Startup Founders – How can I pay myself from my business?

- January 24, 2014 3 MIN READ

Your startup is now at a stage where there’s money in the bank and / or a regular income stream to start paying yourself. Brilliant! So just how do you go about paying yourself?

The different ways your startup can pay you depends on your business structure – a decision you made when you first began your startup. Paying yourself through a sole trader, partnership or company structure are discussed in this article:

Sole Trader

As a sole trader, you can pay yourself via making drawings from your startup. This is because there is no distinction between you and your startup for tax purposes – you lodge the one tax return which includes a section in the tax return for sole trader income.

So that you have a regular stream of income for you to help take care of your own personal expenses – like food, rent etc, a good idea is to set-up a regular drawing from your business bank account to your personal account for your own spending money.

In working out the amount of the regular drawing you should consider things such as how much money does your business need in its bank account each month (a minimum bank balance), any big business expenses coming up and how much your own personal expenses are. The benefit of this is that you have money for yourself which helps with your own personal budget, and you know exactly how much you are taking out of the business for yourself.

The one thing to always remember though is that all taxable profit your sole trader business makes must be included in your own personal tax return as taxable income, even if you don’t withdraw the entire profit amount into your personal bank account. This means that you need to make sure that you set aside enough cash to be able to pay the tax on your personal tax return when it falls due. The personal tax rates for the current financial year (FY14) are:

Taxable Income Tax on income*
0 – $18,200 Nil
$18,201 – $37,000 19c for each $1 over $18,200
$37,001 – $80,000 $3,572 plus 32.5c for each $1 over $37,000
$80,001 – $180,000 $17,547 plus 37c for each $1 over $80,000
$180,001 and over $54,547 plus 45c for each $1 over $180,000

* These rates do not include the Medicare levy of 1.5%


If your structure is a partnership, you pay yourself similarly to the way of a sole trader. However, you must discuss this with your other partners and ensure that the way the funds are drawn are in line with the rights specified in your partnership agreement (as each partner has a right to the funds). Whilst you lodge a separate tax return for the partnership, the partnership does not pay any tax. The tax is paid in the personal tax returns for you and your partner(s) – each of you pay tax in your personal tax return on the share of the partnership profit that each of you receive.

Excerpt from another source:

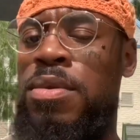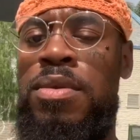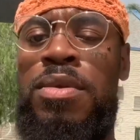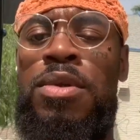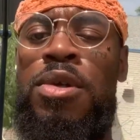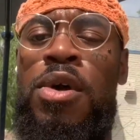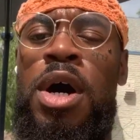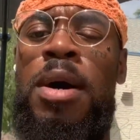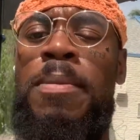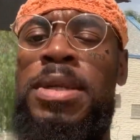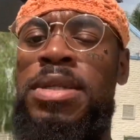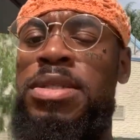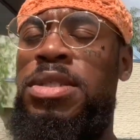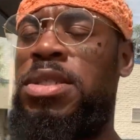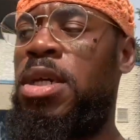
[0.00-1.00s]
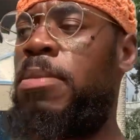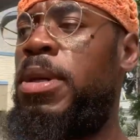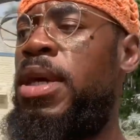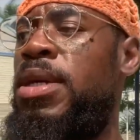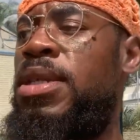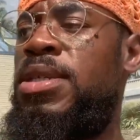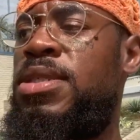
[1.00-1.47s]
You know, I'm in the gym
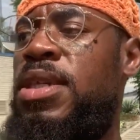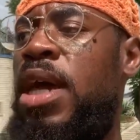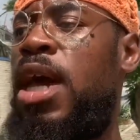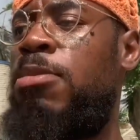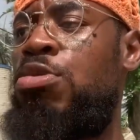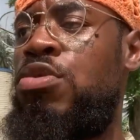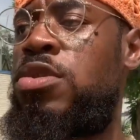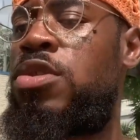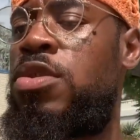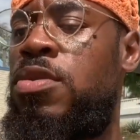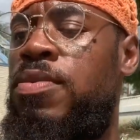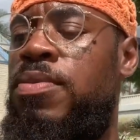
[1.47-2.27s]
hitting these cables,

Paying yourself starts to get a bit more tricky when you are a company structure.

Your company is treated as a separate entity to yourself (even though you may be the sole shareholder and director). As a result, the company lodges a separate tax return and pays tax if due, and you lodge your own personal tax return. Therefore, paying yourself is not as easy as simply drawing money from the company.

If the company will be paying you a wage, you are essentially an “employee” of the company. When paying yourself, you must ensure the relevant tax is withheld from your wage, compulsory superannuation contributions are paid and your annual payment summary is prepared (amongst other legal requirements). This is no different than if you were an employee of a company unrelated to you.

In addition, as a shareholder of the company you are able to take money out of the company through payment of a dividend. When it comes to paying a dividend, it is simply a distribution of profits and does not require superannuation to be paid. More information on paying dividends through a company structure can be found in an earlier article I wrote for Shoe String How can I take money out of my company.

It’s important to understand the implications of the different ways of paying yourself and the tax and legal requirements around the different structure your startup operates under. Have a chat to your accountant, and determine what works best for you and your startup.

Disclosure: This article is not intended to replace in any way professional accounting and legal advice.